*** Opening Exercise materials ***

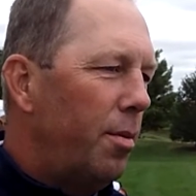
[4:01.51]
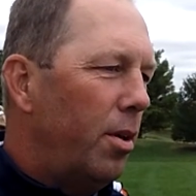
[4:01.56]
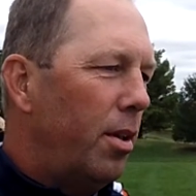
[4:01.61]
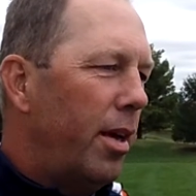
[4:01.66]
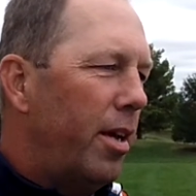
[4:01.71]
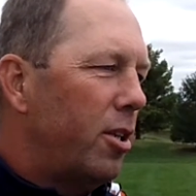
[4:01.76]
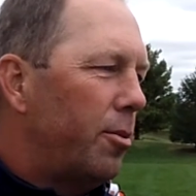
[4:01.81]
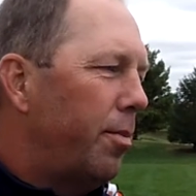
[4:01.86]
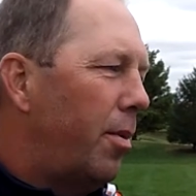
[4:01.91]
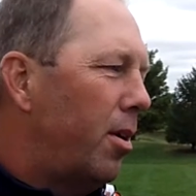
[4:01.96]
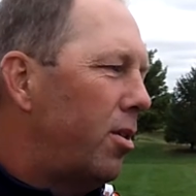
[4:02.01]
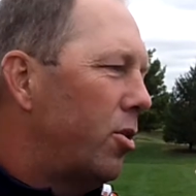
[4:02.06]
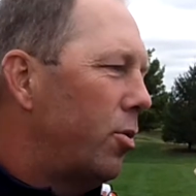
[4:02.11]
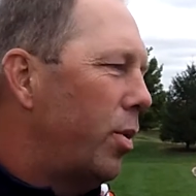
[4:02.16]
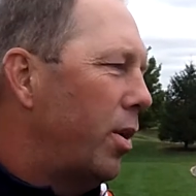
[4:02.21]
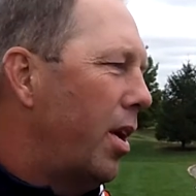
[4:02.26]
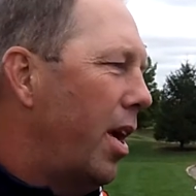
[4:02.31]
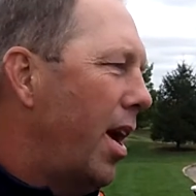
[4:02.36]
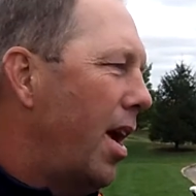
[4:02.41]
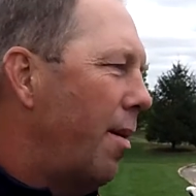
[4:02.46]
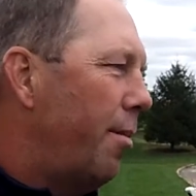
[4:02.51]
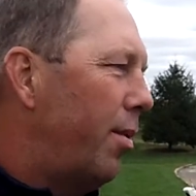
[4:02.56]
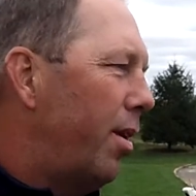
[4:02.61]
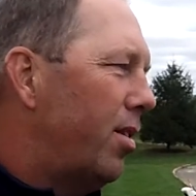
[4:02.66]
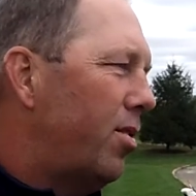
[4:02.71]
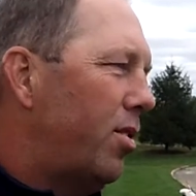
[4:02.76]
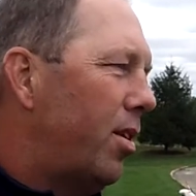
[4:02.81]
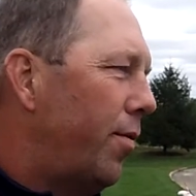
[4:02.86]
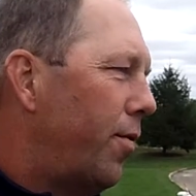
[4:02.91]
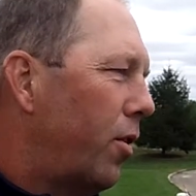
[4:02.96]
emulate as much as we can,
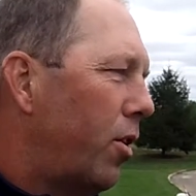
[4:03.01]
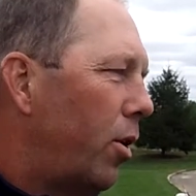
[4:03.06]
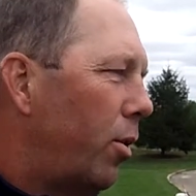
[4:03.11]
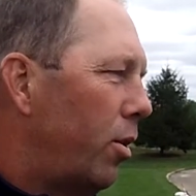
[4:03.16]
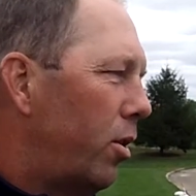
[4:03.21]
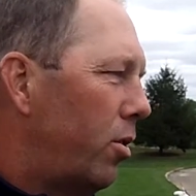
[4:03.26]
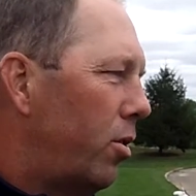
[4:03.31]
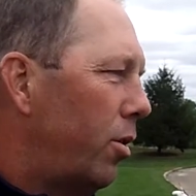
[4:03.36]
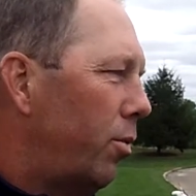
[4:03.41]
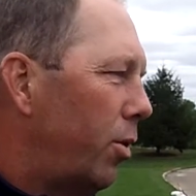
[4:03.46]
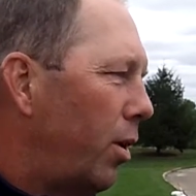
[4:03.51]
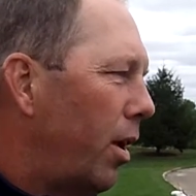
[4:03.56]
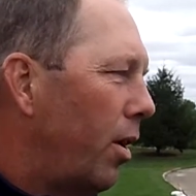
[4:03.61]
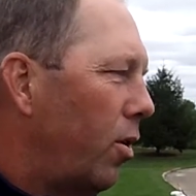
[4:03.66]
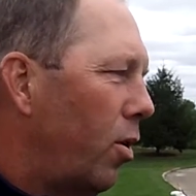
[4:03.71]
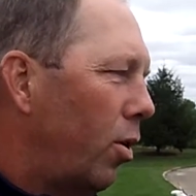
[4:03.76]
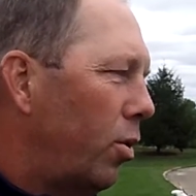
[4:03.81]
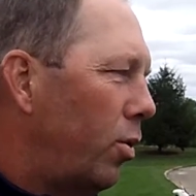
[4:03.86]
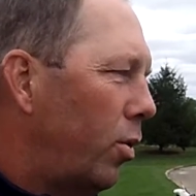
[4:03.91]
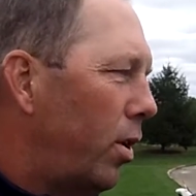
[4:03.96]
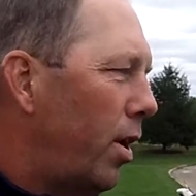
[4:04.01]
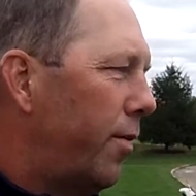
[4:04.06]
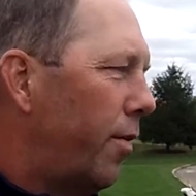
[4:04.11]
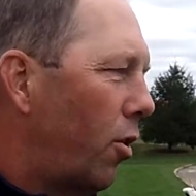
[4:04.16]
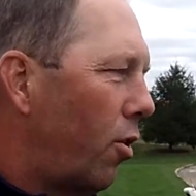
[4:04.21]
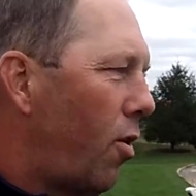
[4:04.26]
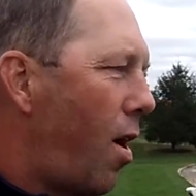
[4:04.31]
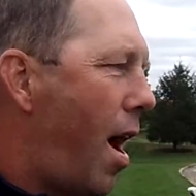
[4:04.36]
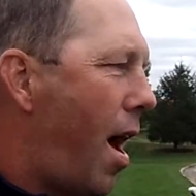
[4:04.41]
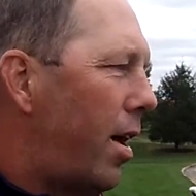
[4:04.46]
but it's difficult when you're going to a
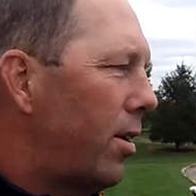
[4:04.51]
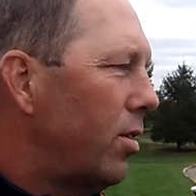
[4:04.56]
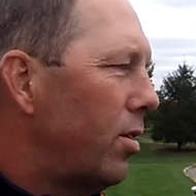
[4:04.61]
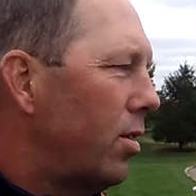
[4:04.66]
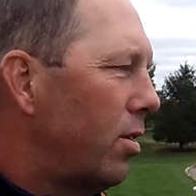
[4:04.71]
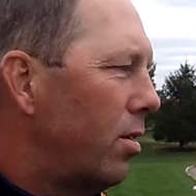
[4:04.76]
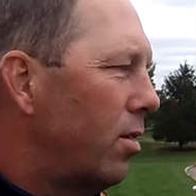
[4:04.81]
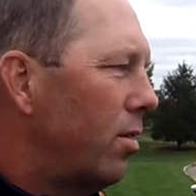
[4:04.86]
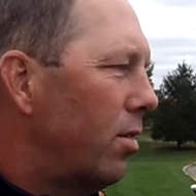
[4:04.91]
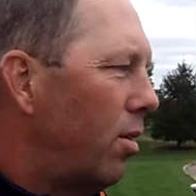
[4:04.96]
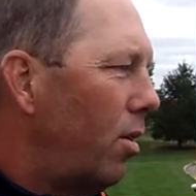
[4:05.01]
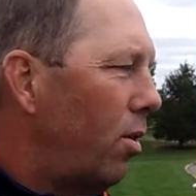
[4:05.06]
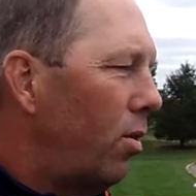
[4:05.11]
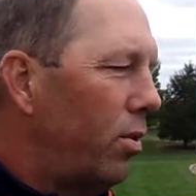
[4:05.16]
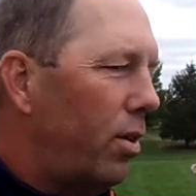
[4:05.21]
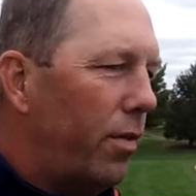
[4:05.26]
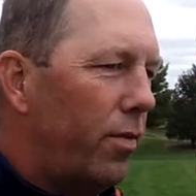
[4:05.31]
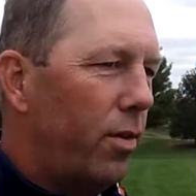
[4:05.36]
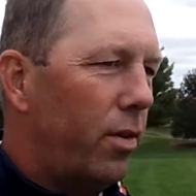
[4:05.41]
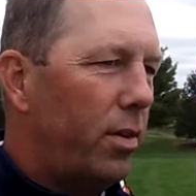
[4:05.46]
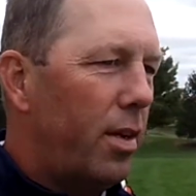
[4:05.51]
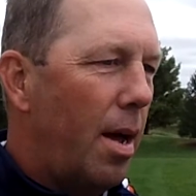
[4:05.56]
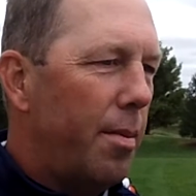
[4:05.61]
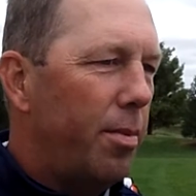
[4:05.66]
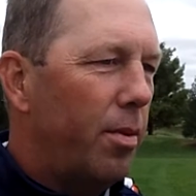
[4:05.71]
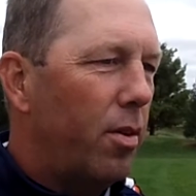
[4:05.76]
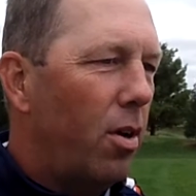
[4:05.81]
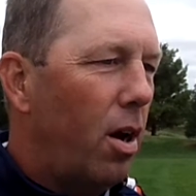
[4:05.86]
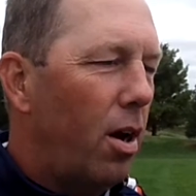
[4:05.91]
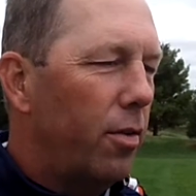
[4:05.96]
different grass, a whole different
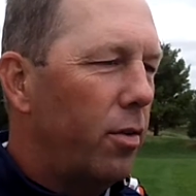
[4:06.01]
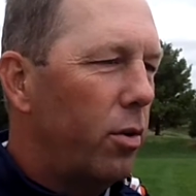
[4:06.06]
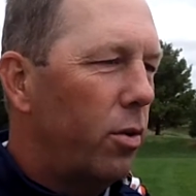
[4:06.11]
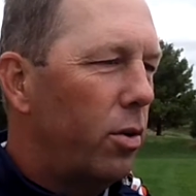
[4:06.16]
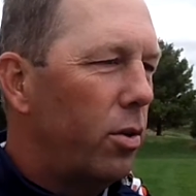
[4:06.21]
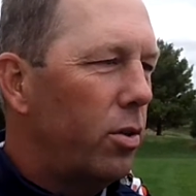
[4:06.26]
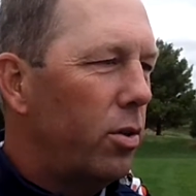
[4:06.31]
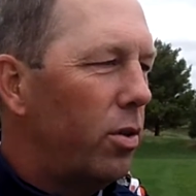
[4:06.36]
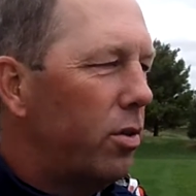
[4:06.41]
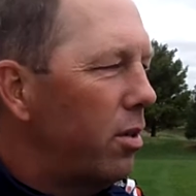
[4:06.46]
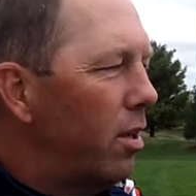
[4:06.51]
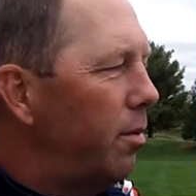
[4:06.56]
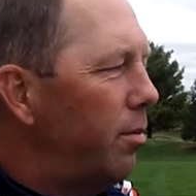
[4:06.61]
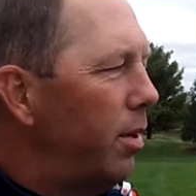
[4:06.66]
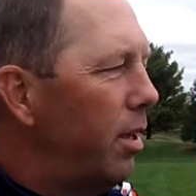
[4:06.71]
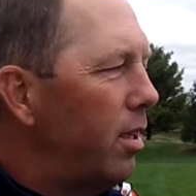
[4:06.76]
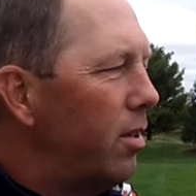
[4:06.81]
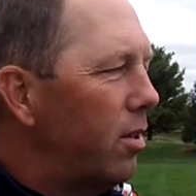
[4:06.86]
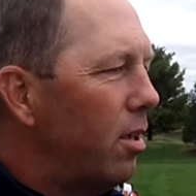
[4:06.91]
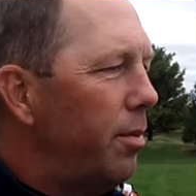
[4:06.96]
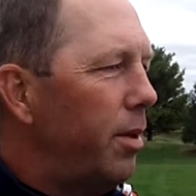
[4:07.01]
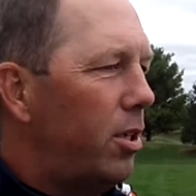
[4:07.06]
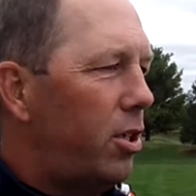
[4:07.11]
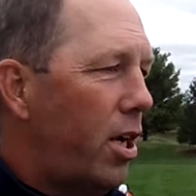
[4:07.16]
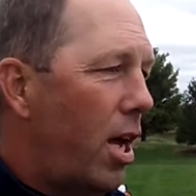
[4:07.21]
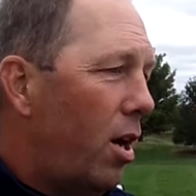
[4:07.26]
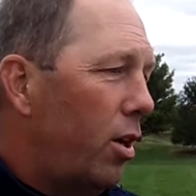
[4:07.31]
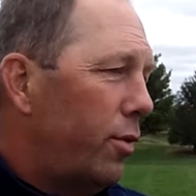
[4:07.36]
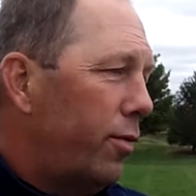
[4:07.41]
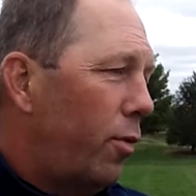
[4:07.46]
type of golf course. So it's going to be a
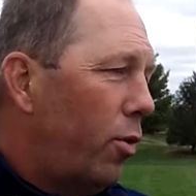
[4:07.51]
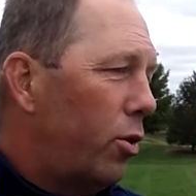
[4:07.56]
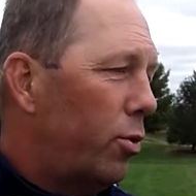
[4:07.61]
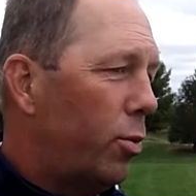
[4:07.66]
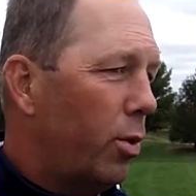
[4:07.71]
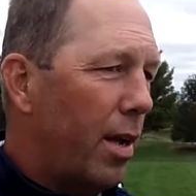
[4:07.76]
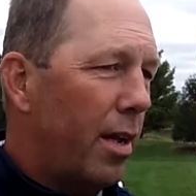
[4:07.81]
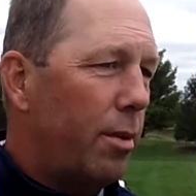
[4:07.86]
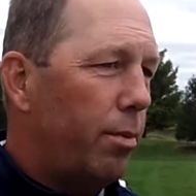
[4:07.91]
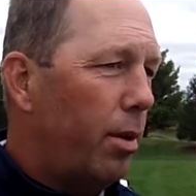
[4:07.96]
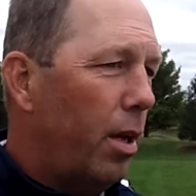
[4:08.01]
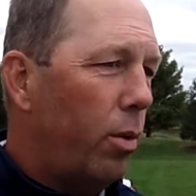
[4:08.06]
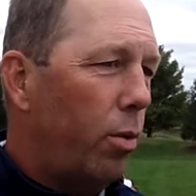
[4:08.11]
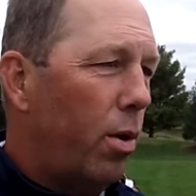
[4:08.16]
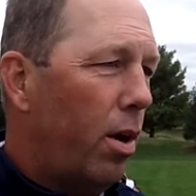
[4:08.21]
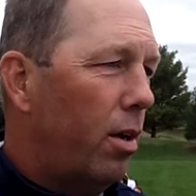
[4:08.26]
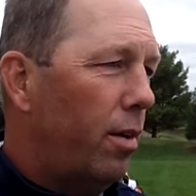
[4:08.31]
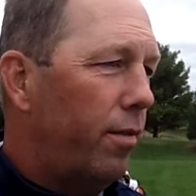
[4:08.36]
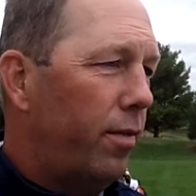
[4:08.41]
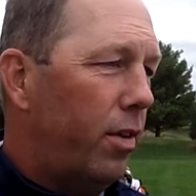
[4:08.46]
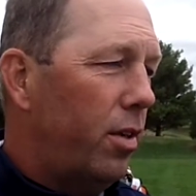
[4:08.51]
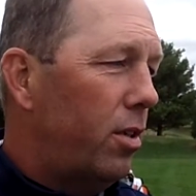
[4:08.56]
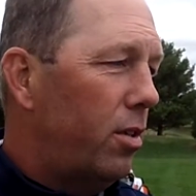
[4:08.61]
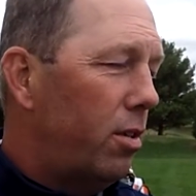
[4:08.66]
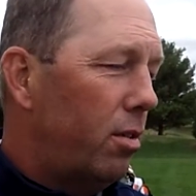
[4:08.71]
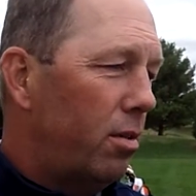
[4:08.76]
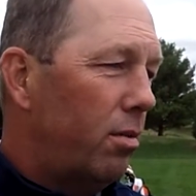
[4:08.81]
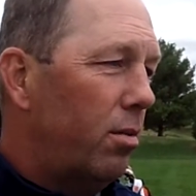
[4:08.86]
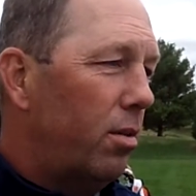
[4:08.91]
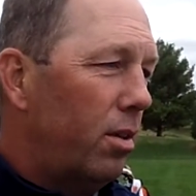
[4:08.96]
challenge for us. We're going to have to play well to
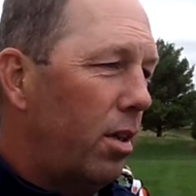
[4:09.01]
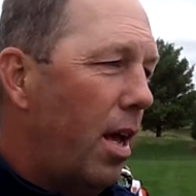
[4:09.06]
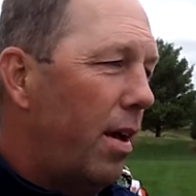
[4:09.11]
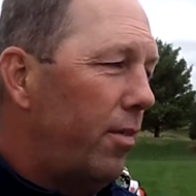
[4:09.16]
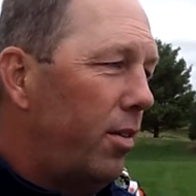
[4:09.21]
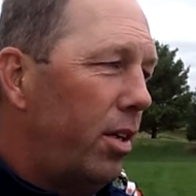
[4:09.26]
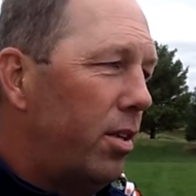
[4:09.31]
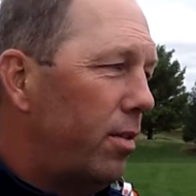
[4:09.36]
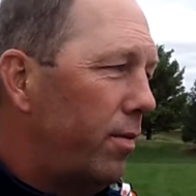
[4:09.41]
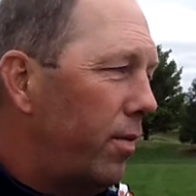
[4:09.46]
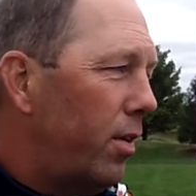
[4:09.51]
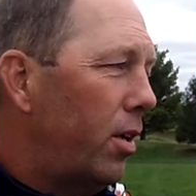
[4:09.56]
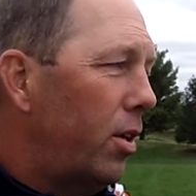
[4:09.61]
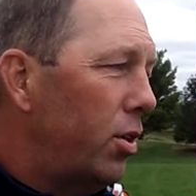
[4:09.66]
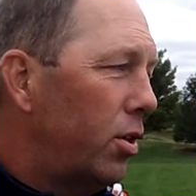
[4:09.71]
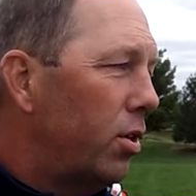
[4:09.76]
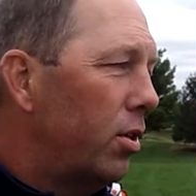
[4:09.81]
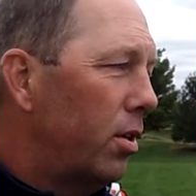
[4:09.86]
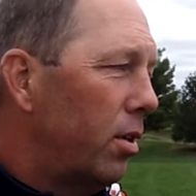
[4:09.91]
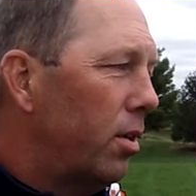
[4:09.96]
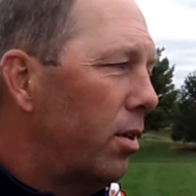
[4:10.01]
finish, to have a decent finish.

*** Closing Exercise materials ***

Required action
All of the entries above should be retyped exactly, with the pictures left out.

Answer for the task
[4:01.51]
[4:01.56]
[4:01.61]
[4:01.66]
[4:01.71]
[4:01.76]
[4:01.81]
[4:01.86]
[4:01.91]
[4:01.96]
[4:02.01]
[4:02.06]
[4:02.11]
[4:02.16]
[4:02.21]
[4:02.26]
[4:02.31]
[4:02.36]
[4:02.41]
[4:02.46]
[4:02.51]
[4:02.56]
[4:02.61]
[4:02.66]
[4:02.71]
[4:02.76]
[4:02.81]
[4:02.86]
[4:02.91]
[4:02.96]
emulate as much as we can,
[4:03.01]
[4:03.06]
[4:03.11]
[4:03.16]
[4:03.21]
[4:03.26]
[4:03.31]
[4:03.36]
[4:03.41]
[4:03.46]
[4:03.51]
[4:03.56]
[4:03.61]
[4:03.66]
[4:03.71]
[4:03.76]
[4:03.81]
[4:03.86]
[4:03.91]
[4:03.96]
[4:04.01]
[4:04.06]
[4:04.11]
[4:04.16]
[4:04.21]
[4:04.26]
[4:04.31]
[4:04.36]
[4:04.41]
[4:04.46]
but it's difficult when you're going to a
[4:04.51]
[4:04.56]
[4:04.61]
[4:04.66]
[4:04.71]
[4:04.76]
[4:04.81]
[4:04.86]
[4:04.91]
[4:04.96]
[4:05.01]
[4:05.06]
[4:05.11]
[4:05.16]
[4:05.21]
[4:05.26]
[4:05.31]
[4:05.36]
[4:05.41]
[4:05.46]
[4:05.51]
[4:05.56]
[4:05.61]
[4:05.66]
[4:05.71]
[4:05.76]
[4:05.81]
[4:05.86]
[4:05.91]
[4:05.96]
different grass, a whole different
[4:06.01]
[4:06.06]
[4:06.11]
[4:06.16]
[4:06.21]
[4:06.26]
[4:06.31]
[4:06.36]
[4:06.41]
[4:06.46]
[4:06.51]
[4:06.56]
[4:06.61]
[4:06.66]
[4:06.71]
[4:06.76]
[4:06.81]
[4:06.86]
[4:06.91]
[4:06.96]
[4:07.01]
[4:07.06]
[4:07.11]
[4:07.16]
[4:07.21]
[4:07.26]
[4:07.31]
[4:07.36]
[4:07.41]
[4:07.46]
type of golf course. So it's going to be a
[4:07.51]
[4:07.56]
[4:07.61]
[4:07.66]
[4:07.71]
[4:07.76]
[4:07.81]
[4:07.86]
[4:07.91]
[4:07.96]
[4:08.01]
[4:08.06]
[4:08.11]
[4:08.16]
[4:08.21]
[4:08.26]
[4:08.31]
[4:08.36]
[4:08.41]
[4:08.46]
[4:08.51]
[4:08.56]
[4:08.61]
[4:08.66]
[4:08.71]
[4:08.76]
[4:08.81]
[4:08.86]
[4:08.91]
[4:08.96]
challenge for us. We're going to have to play well to
[4:09.01]
[4:09.06]
[4:09.11]
[4:09.16]
[4:09.21]
[4:09.26]
[4:09.31]
[4:09.36]
[4:09.41]
[4:09.46]
[4:09.51]
[4:09.56]
[4:09.61]
[4:09.66]
[4:09.71]
[4:09.76]
[4:09.81]
[4:09.86]
[4:09.91]
[4:09.96]
[4:10.01]
finish, to have a decent finish.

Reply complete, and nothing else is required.